(Long Island, N.Y.) First impressions last. Especially when you’re being handed an important job and taking over for a perennial All-Star. So it would have been a smart move by Ruben Tejada to be one of the first members of the New York Mets to report for Spring Training. That was not the case.
Although he was technically on time for the mandatory positions player reporting date, manager Terry Collins had hoped that Tejada would have made his way from his native Panama to Port St. Lucie, Florida as early as January to not only get himself accustomed to the rigors of playing every day it the major leagues, but work with his double play partner, second baseman Daniel Murphy, who is not exactly a candidate for a Gold Glove Award.
Collins expressed some frustration when meeting with the media before Tejada arrived and spoke about what he was going to convey to his new shortstop. “We need to get out of the gate first,” he told reporters. “We need to get a head start here. You’ve got a new second baseman you need to work with, and it would have been nice for you to get down here and get started.”
The two had a closed door meeting upon Tejada’s clubhouse entrance and both made it seem as if it is over and done with and now it’s time to get to work. Tejada did arrive in excellent shape and had been working with a personal trainer back home. He apparently did not apply for his visa in time and some logistics – such as the office being closed due to a holiday- prevented him from leaving.
But this is a small detail that the youngster should have been aware of months ago and ensured that nothing held him up from being in camp early. There should have been no miscommunication and Tejada should have either spoken to Collins directly or had a trusted translator do so with him standing by.
“Hi, Terry. Happy New Year to you and your family. Can’t wait to see you in the Sunshine State soon. What day do you want me to be there? OK, I’ll see you the day before that.”
You get the point. When you are being entrusted with such a pivotal position on the field and are inheriting it from Jose Reyes, making a good impression on your boss should be a no-brainer.
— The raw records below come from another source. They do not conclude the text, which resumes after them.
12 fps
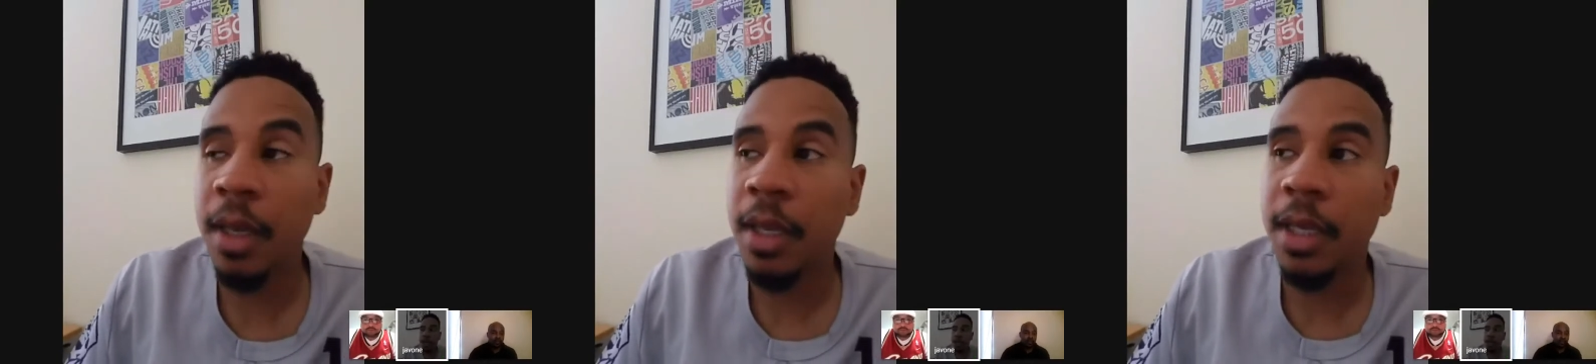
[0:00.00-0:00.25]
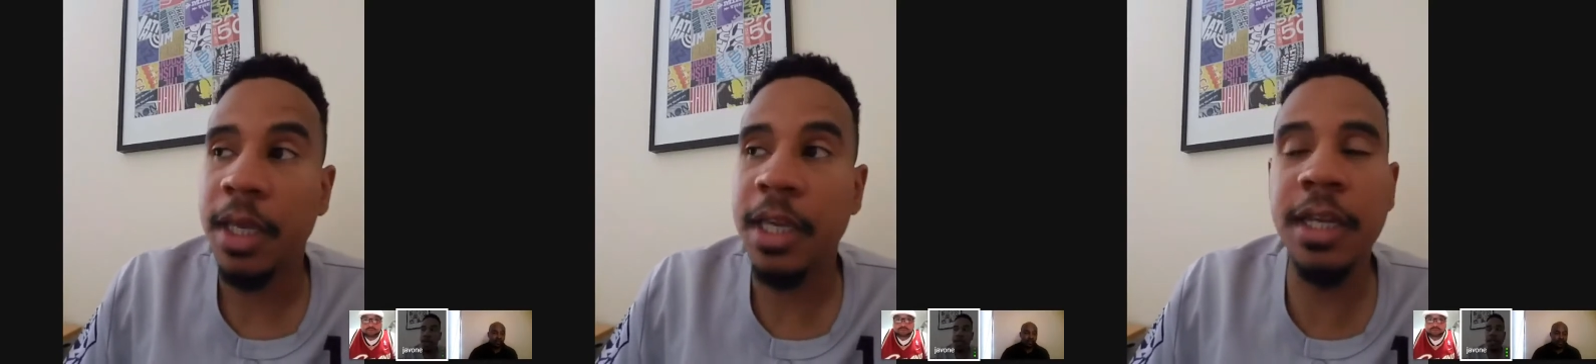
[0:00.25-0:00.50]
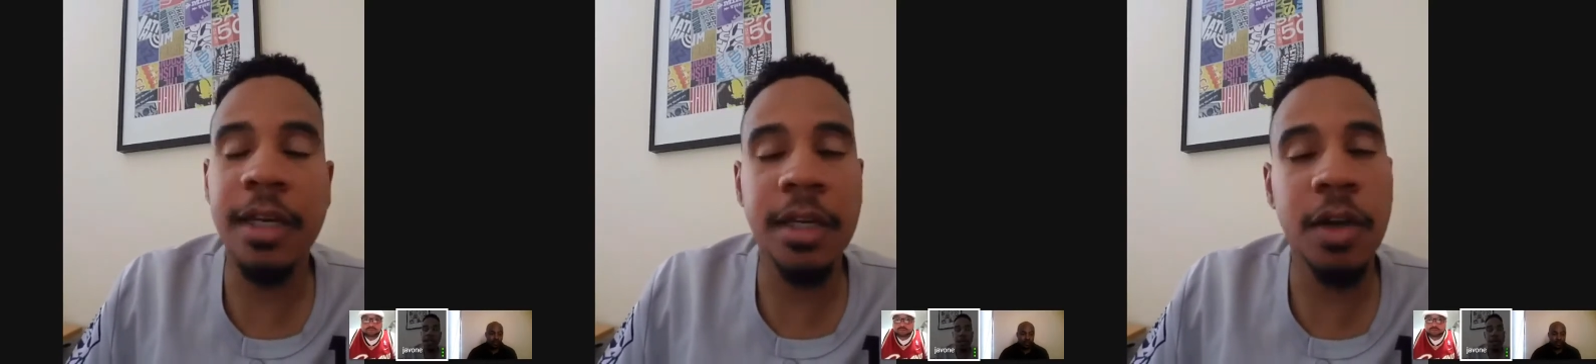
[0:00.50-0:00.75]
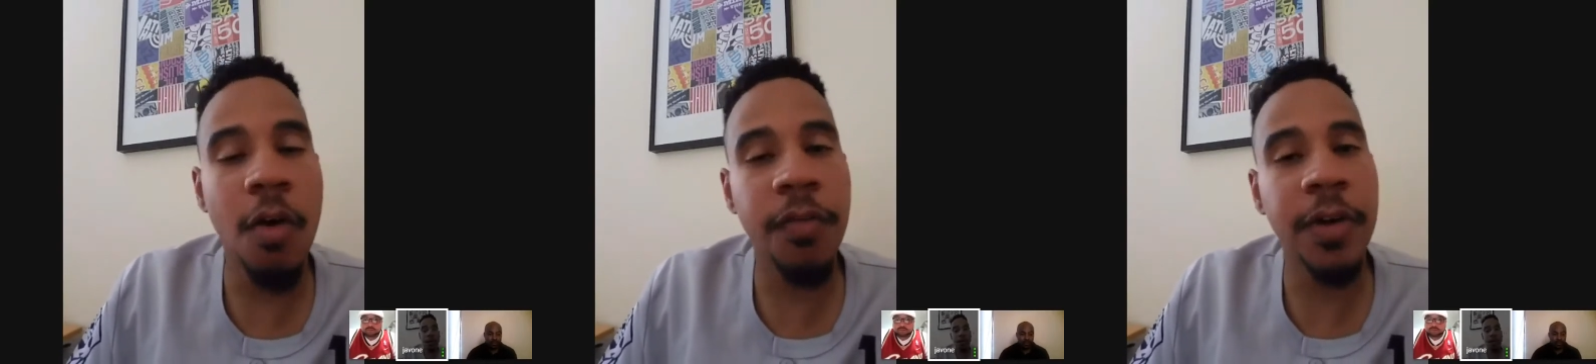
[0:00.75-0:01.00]
He
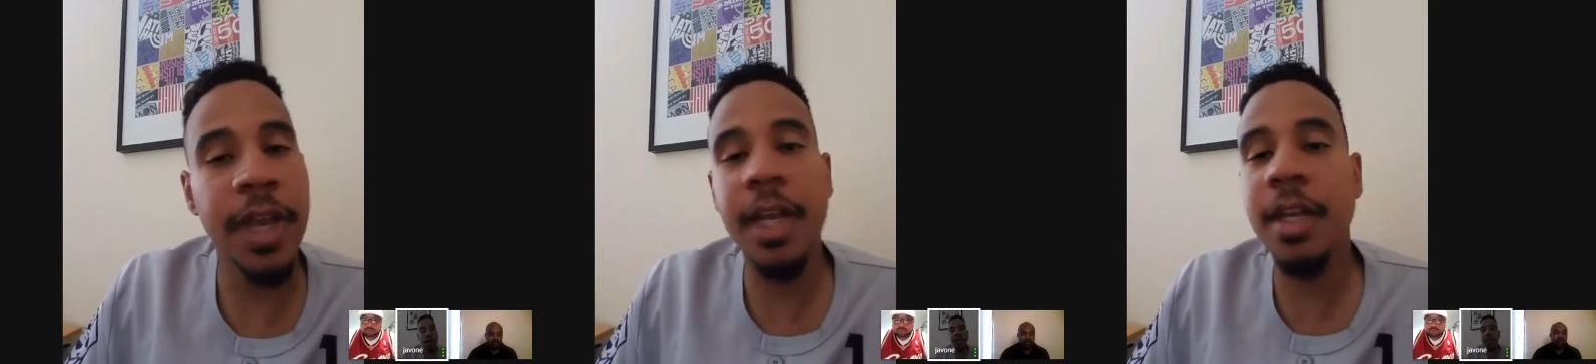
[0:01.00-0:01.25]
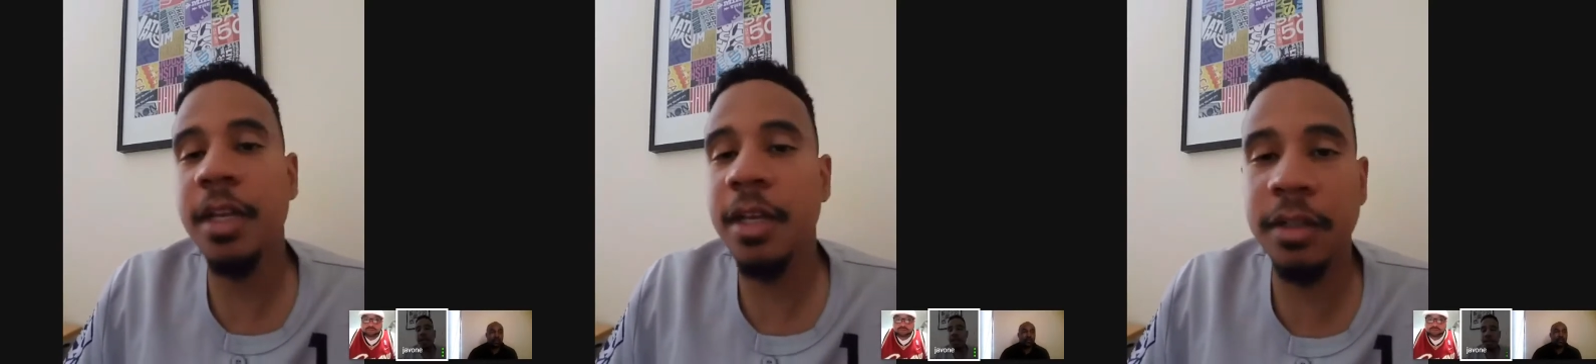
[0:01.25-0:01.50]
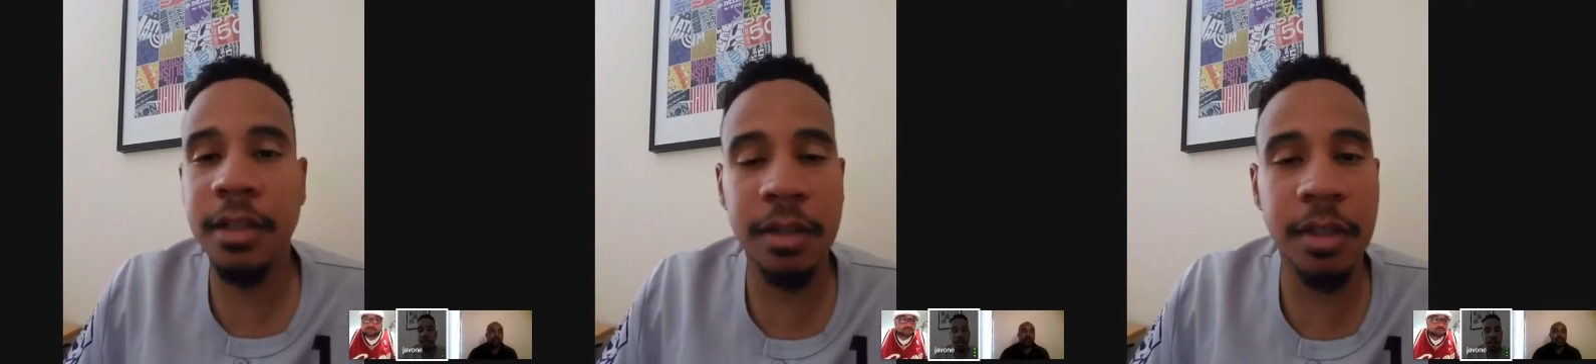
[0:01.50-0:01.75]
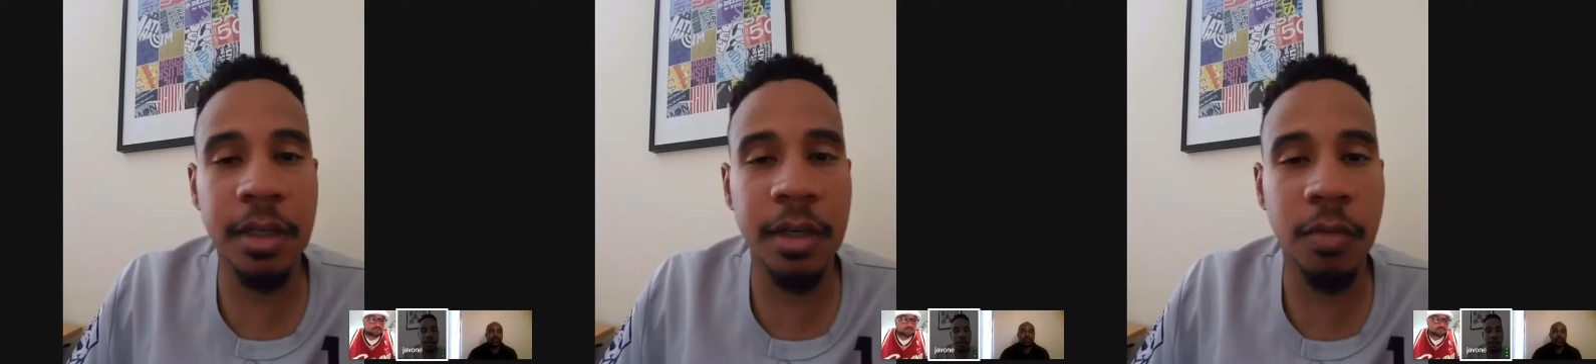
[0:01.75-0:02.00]
didn't go for any of
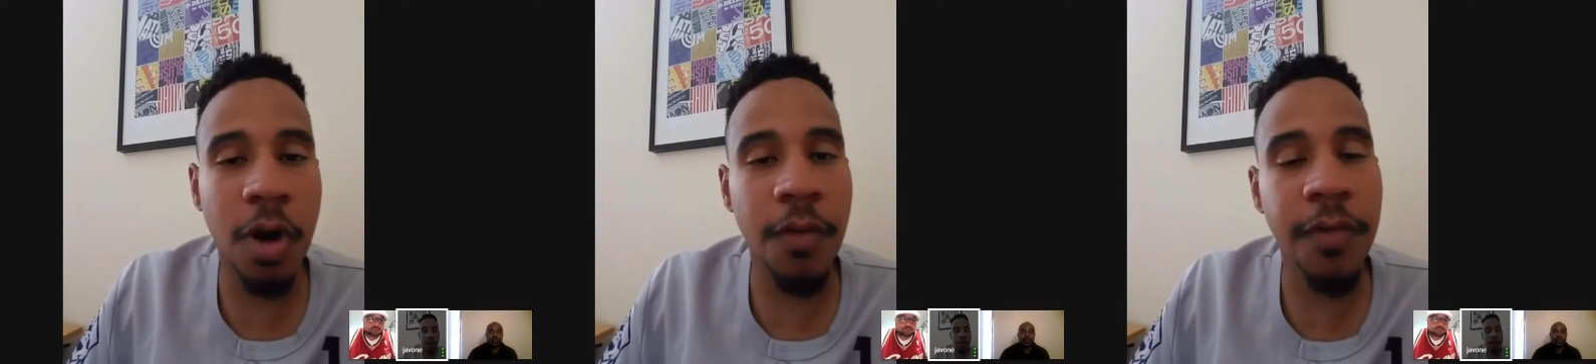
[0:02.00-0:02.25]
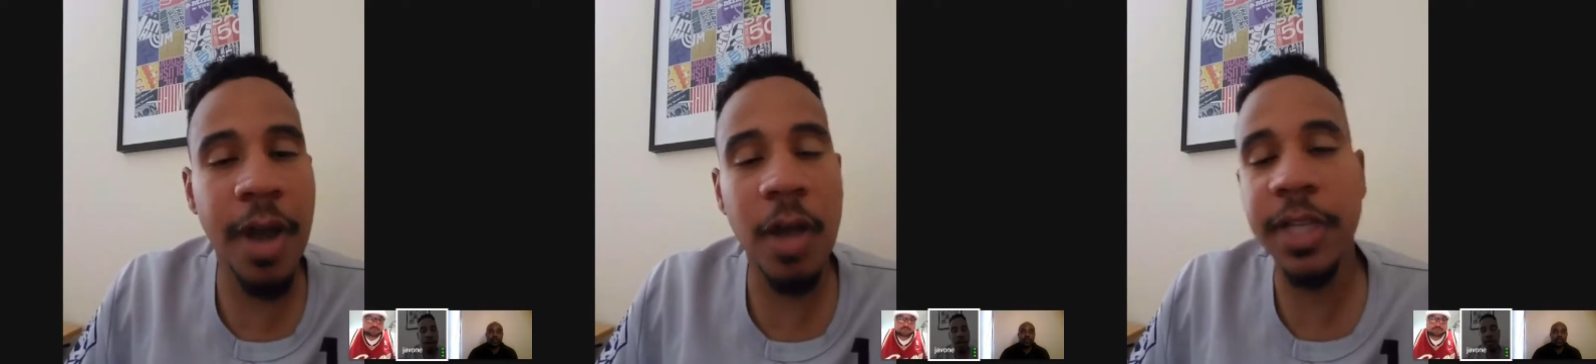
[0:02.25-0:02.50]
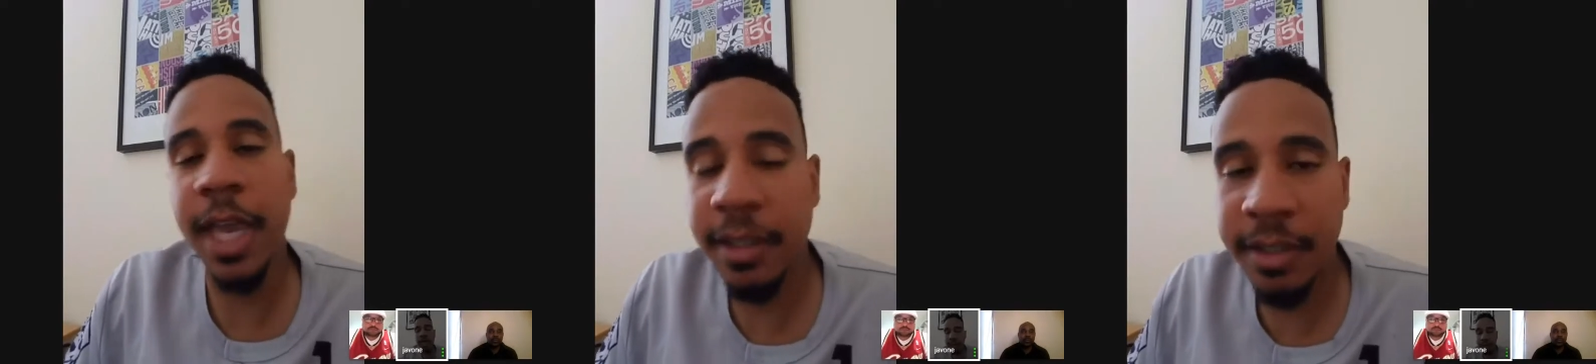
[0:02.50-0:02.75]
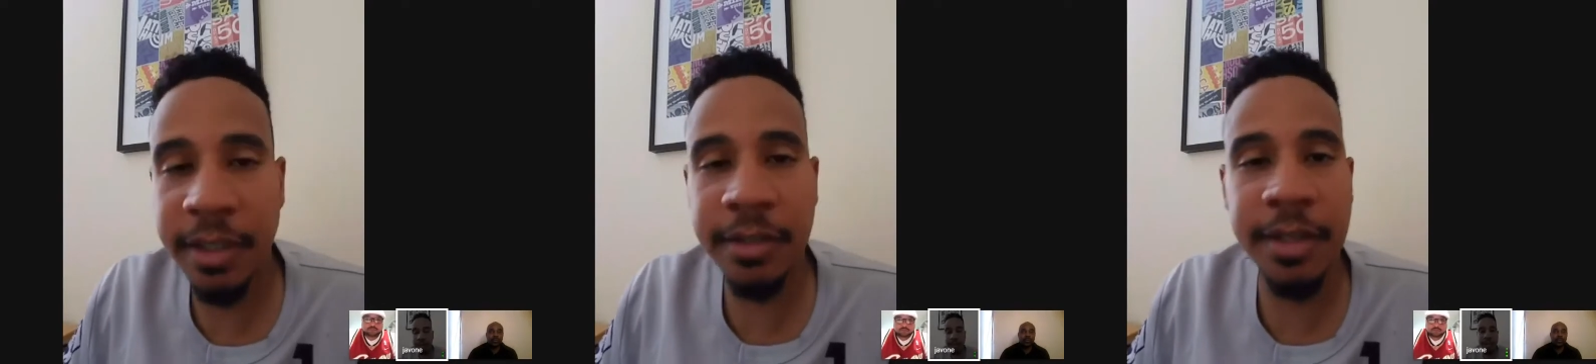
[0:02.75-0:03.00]
the roughhouse antics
The rest of the infield has been here and getting in some extra work and for a team that is being picked as an also-ran, a few added ground balls and swings in the cage would not have hurt.
The slightly built Tejada did show some improvement in his physique with an additional 10 pounds. That will help him during the dog days and the 21-year-old is expected to hold the fort down up the middle with Murphy not having too much range. At the plate, Tejada’s .262 average over five minor league seasons makes him a huge drop off from Reyes on the offensive side of things. So he needs to be on-point defensively.
Hopefully Tejada learned a lesson from this and will be extra cognizant of his manager’s wishes going forward.